County to sue Montana over megaloads

Missoula County, environmental groups seek injunction to halt road improvements for oversized loads

By Kim Briggeman of the Missoulian
March 31, 2011

MISSOULA, Mont. – Missoula County commissioners voted unanimously Tuesday to file a lawsuit against the Montana Department of Transportation for “insufficient analysis of the effects of moving hundreds of oversized loads on Highways 12 and 200.”

“I guess every time you stand in front of a big truck it’s a gamble,” commission Chairwoman Jean Curtiss said. “We were just trying to weigh whether it was our responsibility, and we decided it was.”

The complaint will be filed in 4th District Court in Missoula, probably this week, according to deputy county attorney James McCubbin.

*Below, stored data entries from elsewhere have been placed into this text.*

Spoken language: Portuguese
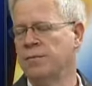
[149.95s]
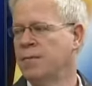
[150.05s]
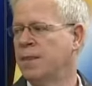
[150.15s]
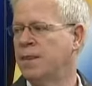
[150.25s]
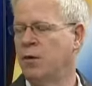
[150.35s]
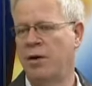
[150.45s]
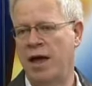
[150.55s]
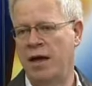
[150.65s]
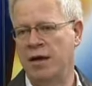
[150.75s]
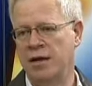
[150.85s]
Então
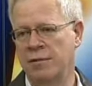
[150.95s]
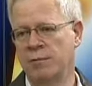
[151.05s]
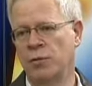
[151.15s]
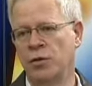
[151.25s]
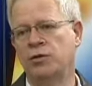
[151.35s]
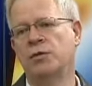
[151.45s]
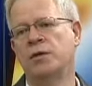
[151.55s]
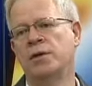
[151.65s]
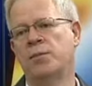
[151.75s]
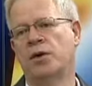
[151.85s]
é muito
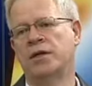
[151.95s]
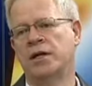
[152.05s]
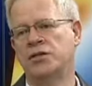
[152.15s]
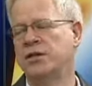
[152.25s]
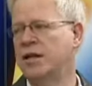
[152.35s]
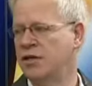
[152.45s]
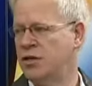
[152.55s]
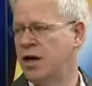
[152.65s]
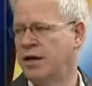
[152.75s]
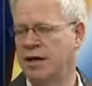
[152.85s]
importante
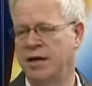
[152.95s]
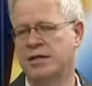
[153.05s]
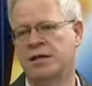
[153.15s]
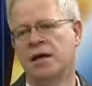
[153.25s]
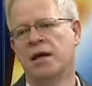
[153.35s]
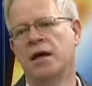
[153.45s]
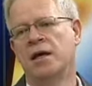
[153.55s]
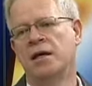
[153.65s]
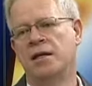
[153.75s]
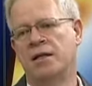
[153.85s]
deixar a criança
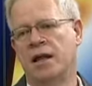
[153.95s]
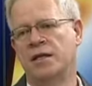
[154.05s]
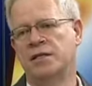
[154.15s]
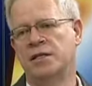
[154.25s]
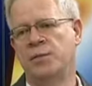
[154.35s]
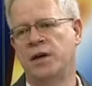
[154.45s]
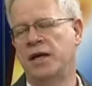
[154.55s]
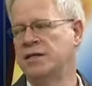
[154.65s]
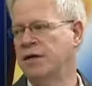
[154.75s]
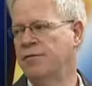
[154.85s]
e ter essa
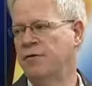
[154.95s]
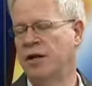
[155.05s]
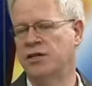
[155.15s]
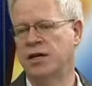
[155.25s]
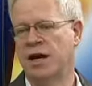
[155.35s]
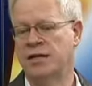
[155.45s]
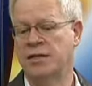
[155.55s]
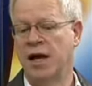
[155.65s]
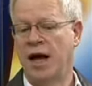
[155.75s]
experiência fora de casa.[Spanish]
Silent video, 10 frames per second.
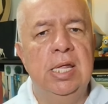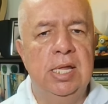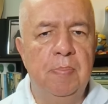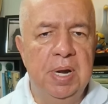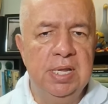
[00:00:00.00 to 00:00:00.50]

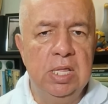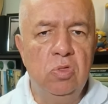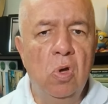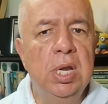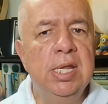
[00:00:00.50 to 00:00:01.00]
se
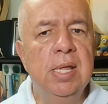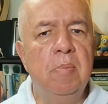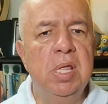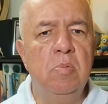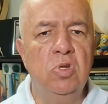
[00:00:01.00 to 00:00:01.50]
presentó en
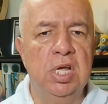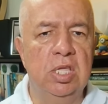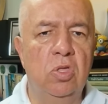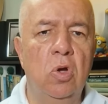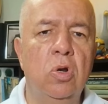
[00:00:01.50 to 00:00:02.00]
ese mismo
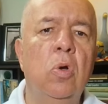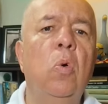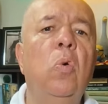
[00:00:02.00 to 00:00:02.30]
sector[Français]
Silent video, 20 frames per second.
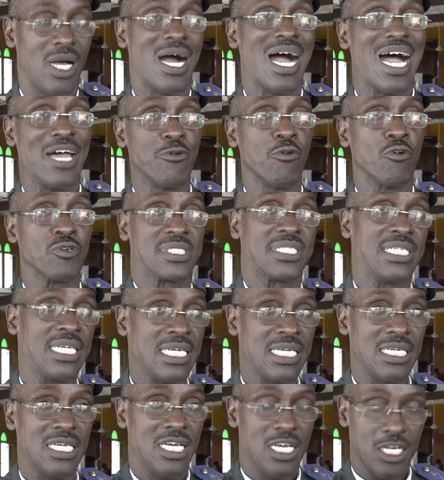
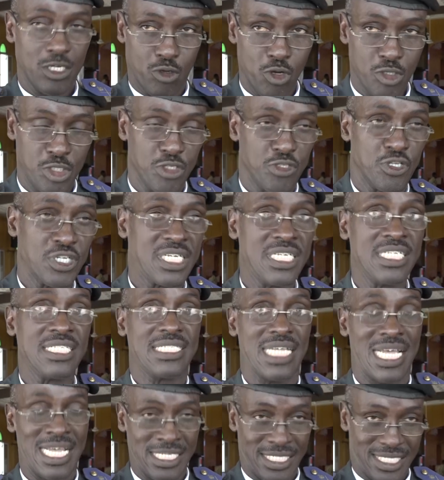annoncer que
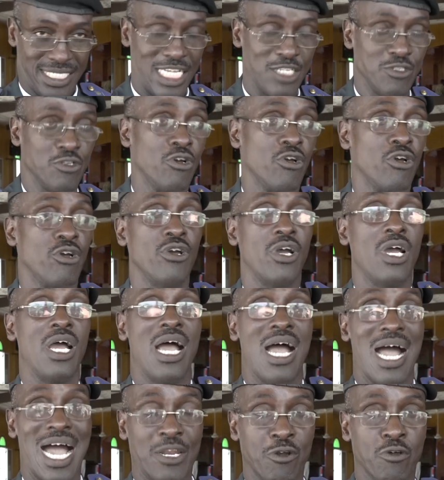Jésus-Christ est Seigneur,
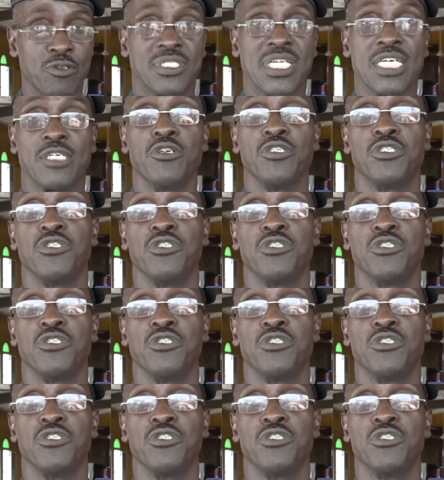annoncer que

The county will be joined by three other plaintiffs – the National Wildlife Federation, the Montana chapter of the Sierra Club and the Montana Environmental Information Center. Other groups may throw in as well, said Tom France, regional director for the National Wildlife Federation in Missoula.

They’ll seek an injunction to halt MDT-approved road improvements to be funded by Imperial Oil/ExxonMobil, including construction of turnouts and utility alterations on Missoula’s Reserve Street.

The suit targets an environmental assessment and its finding of no significant impact, released last month by MDT for the Kearl Module Transportation Project.

The need to construct 53 new traffic-clearing pullouts and pave 22 others between Lolo Pass and the Port of Sweetgrass were motivating factors in the decision to require an environmental assessment.

The Kearl Module Transportation Project, engineered by Imperial Oil, a Canadian subsidiary of ExxonMobil Corp. and a major player in the oil sands fields of Alberta, would transport 207 “megaloads” of processing equipment at night through western Montana on Highways 12 and 200.

Even as MDT director Jim Lynch was signing the accepted EA on Feb. 7, Imperial/Exxon had begun preparations to reduce 33 modules stranded at the Port of Lewiston. Last week, the oil company applied for permits in Idaho to take them on a route that would bypass U.S. Highway 12 and include Interstate 90.

Already the first dozen or more of another 60 modules have been shipped along an interstate corridor from Vancouver, Wash., to Montana’s Port of Sweetgrass on I-90 and I-15.

“The (environmental assessment) is just so flawed,” Curtiss said. “It says those loads can’t be divided. They’re being divided right now. It says the interstate system is not feasible. It is.”

Curtiss and fellow Missoula commissioners Michele Landquist and Bill Carey sent a letter to MDT earlier this month requesting information about the changes in the Kearl project. Curtiss said Tuesday they’ve received no response.

“Commissioners agree(d) that transporting those loads on the interstate is more appropriate, and expressed their intention to pursue litigation if their information request was unanswered,” a statement from the commission’s office read.

On the commissioners’ list of concerns are the “irreversible impacts” to the local tourism industry and to existing commercial activity, including agriculture and timber products; inadequate alternatives for emergency travel for responders and citizens; permanent adverse impacts to the “historic, environmental, and cultural corridors of the highways”; and environmental impacts on both Lolo Creek and the Blackfoot River.

“To me one of the biggest turning points in making this decision (to sue) is the fact that once this route’s established, whether they say it’s to be a permanent, high-wide corridor or not, it really is there,” Curtiss said.